The difference between public liability and professional indemnity insurance is that public liability is tailored for claims by members of the public for injury, illness or damage while professional indemnity covers claims by clients for professional mistakes or negligence.
There are other differences but in essence, they are complementary policies and they are not interchangeable. For example, professional indemnity does not cover claims from members of the public and neither does public liability cover mistakes made in the course of a professional service.

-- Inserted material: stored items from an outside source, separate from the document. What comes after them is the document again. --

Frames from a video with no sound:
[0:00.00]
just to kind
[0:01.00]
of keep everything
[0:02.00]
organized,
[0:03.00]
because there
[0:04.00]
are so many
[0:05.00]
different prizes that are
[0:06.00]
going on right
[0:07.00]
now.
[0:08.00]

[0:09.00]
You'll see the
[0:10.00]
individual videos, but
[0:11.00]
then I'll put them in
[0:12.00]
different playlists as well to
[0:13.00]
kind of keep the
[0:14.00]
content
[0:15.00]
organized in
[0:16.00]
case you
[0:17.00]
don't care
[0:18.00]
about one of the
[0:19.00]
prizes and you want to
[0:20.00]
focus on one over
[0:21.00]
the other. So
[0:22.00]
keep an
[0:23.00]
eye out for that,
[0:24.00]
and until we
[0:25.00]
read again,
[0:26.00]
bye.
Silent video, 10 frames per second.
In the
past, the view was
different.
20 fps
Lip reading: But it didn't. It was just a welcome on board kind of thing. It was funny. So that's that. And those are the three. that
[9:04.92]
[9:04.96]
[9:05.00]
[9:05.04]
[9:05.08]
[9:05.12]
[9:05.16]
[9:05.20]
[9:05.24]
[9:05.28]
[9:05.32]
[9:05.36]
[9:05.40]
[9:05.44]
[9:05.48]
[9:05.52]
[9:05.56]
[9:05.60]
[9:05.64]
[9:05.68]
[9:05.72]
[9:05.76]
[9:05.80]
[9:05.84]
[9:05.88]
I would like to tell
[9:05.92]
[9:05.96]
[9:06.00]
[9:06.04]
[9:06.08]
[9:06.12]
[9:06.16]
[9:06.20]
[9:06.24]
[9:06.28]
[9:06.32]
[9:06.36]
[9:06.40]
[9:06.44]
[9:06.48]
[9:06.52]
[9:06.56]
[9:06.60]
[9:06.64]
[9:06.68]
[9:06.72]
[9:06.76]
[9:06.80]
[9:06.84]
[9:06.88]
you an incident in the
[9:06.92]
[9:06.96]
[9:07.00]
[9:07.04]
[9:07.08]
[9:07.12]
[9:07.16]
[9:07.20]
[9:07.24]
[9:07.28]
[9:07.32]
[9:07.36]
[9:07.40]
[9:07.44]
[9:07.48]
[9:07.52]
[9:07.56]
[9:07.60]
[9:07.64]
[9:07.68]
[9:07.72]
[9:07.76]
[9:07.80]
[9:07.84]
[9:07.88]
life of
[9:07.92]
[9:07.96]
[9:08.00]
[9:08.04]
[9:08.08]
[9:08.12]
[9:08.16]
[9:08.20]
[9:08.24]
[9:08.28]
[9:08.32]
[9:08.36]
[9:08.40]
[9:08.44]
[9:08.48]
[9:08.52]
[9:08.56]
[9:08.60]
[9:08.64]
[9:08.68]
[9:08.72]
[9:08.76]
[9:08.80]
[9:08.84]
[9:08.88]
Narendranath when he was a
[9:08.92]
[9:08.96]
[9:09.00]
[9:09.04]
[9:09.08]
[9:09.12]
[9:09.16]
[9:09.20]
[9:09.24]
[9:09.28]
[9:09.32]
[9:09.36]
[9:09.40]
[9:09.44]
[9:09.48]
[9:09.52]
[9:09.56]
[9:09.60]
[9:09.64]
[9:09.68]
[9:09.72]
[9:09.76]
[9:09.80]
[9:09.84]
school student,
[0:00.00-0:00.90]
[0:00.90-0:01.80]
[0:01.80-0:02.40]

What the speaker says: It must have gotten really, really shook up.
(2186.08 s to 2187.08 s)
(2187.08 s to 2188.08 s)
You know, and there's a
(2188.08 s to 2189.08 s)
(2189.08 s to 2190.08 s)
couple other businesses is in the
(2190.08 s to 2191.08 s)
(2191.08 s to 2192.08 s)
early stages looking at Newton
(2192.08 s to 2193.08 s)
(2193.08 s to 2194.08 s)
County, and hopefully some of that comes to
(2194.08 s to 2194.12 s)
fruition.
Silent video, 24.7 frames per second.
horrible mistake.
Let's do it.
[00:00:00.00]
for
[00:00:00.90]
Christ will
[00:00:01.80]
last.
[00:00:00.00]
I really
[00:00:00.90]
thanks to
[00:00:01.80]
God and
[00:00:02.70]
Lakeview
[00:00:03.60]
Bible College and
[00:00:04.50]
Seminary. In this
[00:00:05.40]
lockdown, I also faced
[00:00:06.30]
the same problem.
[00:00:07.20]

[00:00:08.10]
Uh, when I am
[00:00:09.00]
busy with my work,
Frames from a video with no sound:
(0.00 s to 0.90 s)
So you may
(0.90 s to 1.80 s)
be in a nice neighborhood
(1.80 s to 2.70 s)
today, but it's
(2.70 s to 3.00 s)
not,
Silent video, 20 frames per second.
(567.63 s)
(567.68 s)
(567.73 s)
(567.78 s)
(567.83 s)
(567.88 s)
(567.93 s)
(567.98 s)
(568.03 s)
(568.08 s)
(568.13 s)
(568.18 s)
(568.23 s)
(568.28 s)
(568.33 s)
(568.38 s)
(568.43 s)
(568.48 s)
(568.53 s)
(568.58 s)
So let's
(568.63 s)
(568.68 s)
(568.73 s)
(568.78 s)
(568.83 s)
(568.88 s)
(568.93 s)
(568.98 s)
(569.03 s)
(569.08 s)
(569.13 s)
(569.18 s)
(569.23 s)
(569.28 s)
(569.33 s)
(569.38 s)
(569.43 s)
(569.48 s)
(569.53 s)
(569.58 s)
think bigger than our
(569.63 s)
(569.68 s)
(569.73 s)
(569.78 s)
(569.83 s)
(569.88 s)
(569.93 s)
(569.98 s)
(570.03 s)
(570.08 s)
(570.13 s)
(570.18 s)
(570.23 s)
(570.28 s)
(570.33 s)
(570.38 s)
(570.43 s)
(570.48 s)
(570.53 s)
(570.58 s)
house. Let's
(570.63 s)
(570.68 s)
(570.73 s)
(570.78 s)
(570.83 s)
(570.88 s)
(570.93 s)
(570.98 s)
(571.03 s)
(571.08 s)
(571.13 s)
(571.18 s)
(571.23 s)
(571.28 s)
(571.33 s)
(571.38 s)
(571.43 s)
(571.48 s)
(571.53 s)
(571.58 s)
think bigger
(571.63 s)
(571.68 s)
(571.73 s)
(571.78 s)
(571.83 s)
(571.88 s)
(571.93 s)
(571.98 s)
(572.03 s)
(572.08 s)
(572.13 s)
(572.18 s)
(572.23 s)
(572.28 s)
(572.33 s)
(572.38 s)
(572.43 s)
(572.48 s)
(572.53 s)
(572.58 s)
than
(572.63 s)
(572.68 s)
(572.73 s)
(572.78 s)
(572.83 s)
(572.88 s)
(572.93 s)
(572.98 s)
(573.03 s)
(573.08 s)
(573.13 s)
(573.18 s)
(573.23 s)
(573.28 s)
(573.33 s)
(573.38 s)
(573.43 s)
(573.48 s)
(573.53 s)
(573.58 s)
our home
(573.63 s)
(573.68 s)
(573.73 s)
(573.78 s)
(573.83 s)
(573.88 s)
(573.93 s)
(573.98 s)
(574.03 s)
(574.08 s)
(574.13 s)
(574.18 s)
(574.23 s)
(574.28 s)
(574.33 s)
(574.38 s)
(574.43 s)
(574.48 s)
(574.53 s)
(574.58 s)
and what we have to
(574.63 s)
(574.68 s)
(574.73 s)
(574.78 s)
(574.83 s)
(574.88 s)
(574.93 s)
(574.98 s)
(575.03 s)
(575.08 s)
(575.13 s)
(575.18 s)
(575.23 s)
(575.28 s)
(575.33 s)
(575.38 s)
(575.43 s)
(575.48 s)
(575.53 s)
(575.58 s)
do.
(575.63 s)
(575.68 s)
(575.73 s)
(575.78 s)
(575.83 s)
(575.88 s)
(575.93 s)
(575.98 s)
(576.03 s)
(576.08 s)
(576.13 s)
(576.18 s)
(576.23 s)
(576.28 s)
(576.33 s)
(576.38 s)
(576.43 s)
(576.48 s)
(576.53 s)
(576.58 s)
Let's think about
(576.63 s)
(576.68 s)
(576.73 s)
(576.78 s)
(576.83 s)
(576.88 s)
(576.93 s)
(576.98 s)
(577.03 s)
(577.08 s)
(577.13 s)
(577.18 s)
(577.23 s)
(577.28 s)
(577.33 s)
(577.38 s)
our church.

What are the types of mistakes?
All sorts of mistakes. For instance, your lawyers almost certainly insure their law firms against the claims made by clients alleging that the mistakes made by their lawyers have led to the loss or damage of their personal assets, for example mistakes made when handling estate transactions or divorce matters.
A standard public liability policy will not cover the mistakes made by professionals operating within their field and professionals need to ensure they and their law firms are covered by their professional indemnity policy.
So what about the claim by a member of the public on the other hand?
These claims are covered by public liability insurance and the same policy will cover the business even where a claim has been made. The claims under public liability insurance cover accidents that happen to anyone, anywhere, as long as they are non-deliberate.
For example, a dog that has no history of aggression is minding its own business and is on a short lead. It looks up at two dogs playing in a front yard and decides to take a walk. A member of the public decides to take a shortcut through the person’s back yard, where the dog is exercising itself. The member of the public trips and injures themselves, claiming the injury was sustained when the dog came right at them.
In this situation, the dog was behaving normally and the accidental injury to the member of the public was caused by the member of the public’s hasty decision to follow a shortcut instead of taking the well-lit side walk.
The member of the public in this scenario is an “unsuspecting person” and this is the type of claim that is not covered by professional indemnity and in which a standard public liability policy applies.
Public liability is designed to cover the reasonable defence by the dog owner. Does your insurance policy cover this and include a reasonable defence clause? If you don’t have the right type of public liability policy, your business may not have the cover you need when a member of the public sues you.
The average claim for injuries or damage caused by dogs in Australia is $22,000. Think about what would happen if the claim was made against you, and you did not have the necessary public liability insurance coverage.
If you don’t own a dog or have never had any physical contact with dogs, you probably don’t realize how many accidents do actually occur and how easily they happen.
In the dog examples above, the ‘accident’ actually occurred because a member of the public was rude and acted without regard for the dog owner or the owner’s property.